======== INFORMATION SHOWN ========

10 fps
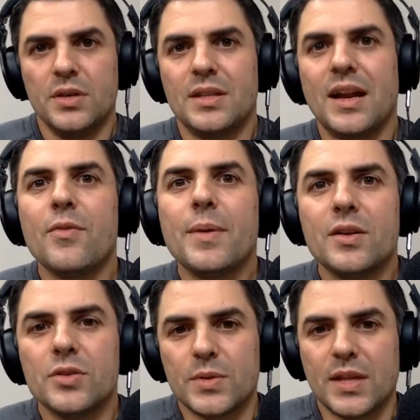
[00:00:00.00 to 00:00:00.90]
That everybody
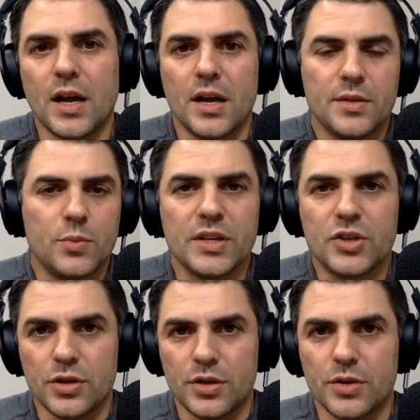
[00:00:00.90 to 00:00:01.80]
knows what they not what they
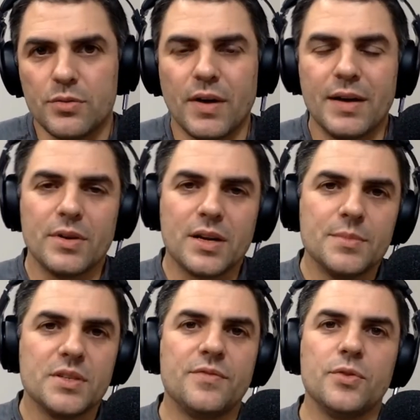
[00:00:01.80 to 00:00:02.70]
shouldn't do, right? When it
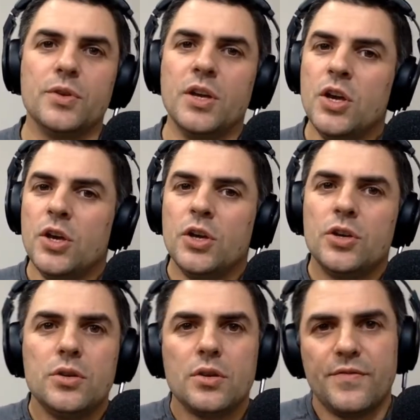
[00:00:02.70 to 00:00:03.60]
comes to food,
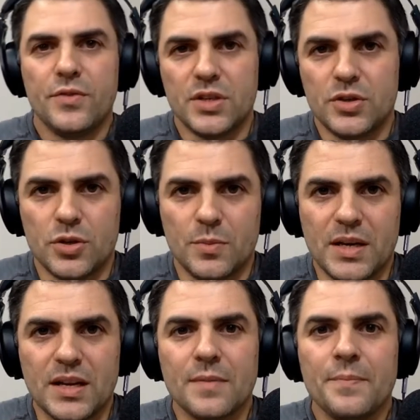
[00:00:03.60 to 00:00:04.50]
you know the foods that you shouldn't be
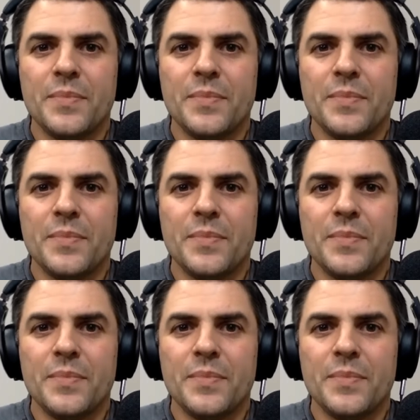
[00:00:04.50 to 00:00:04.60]
eating.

========

_WHAT IS EXPECTED_
Your reply is the full set of entries reproduced exactly, with images omitted.

_RESULT FOR THIS TASK_
10 fps
[00:00:00.00 to 00:00:00.90]
That everybody
[00:00:00.90 to 00:00:01.80]
knows what they not what they
[00:00:01.80 to 00:00:02.70]
shouldn't do, right? When it
[00:00:02.70 to 00:00:03.60]
comes to food,
[00:00:03.60 to 00:00:04.50]
you know the foods that you shouldn't be
[00:00:04.50 to 00:00:04.60]
eating.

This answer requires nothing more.